_Problem_:
Where an image appears, leave it out; otherwise repeat the data exactly.

_Recorded data_:
Start of Block
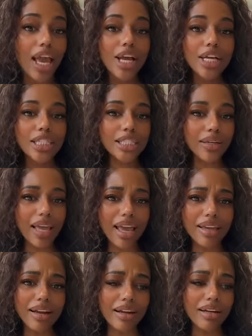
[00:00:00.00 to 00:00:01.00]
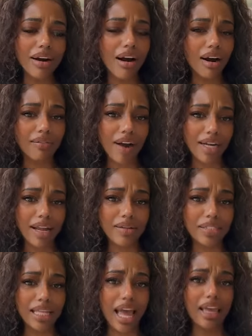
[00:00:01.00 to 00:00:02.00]
So yeah, your heart right
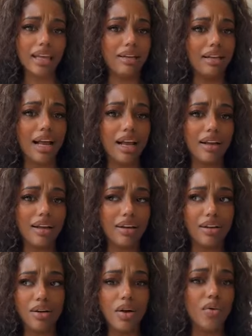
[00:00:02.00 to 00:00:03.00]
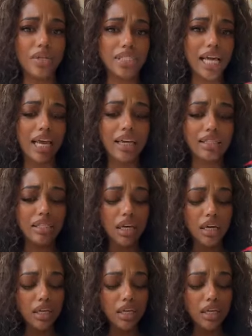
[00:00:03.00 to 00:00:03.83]
now is like cold as ice.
End of Block
_Exercise solution_:
[00:00:00.00 to 00:00:01.00]
[00:00:01.00 to 00:00:02.00]
So yeah, your heart right
[00:00:02.00 to 00:00:03.00]
[00:00:03.00 to 00:00:03.83]
now is like cold as ice.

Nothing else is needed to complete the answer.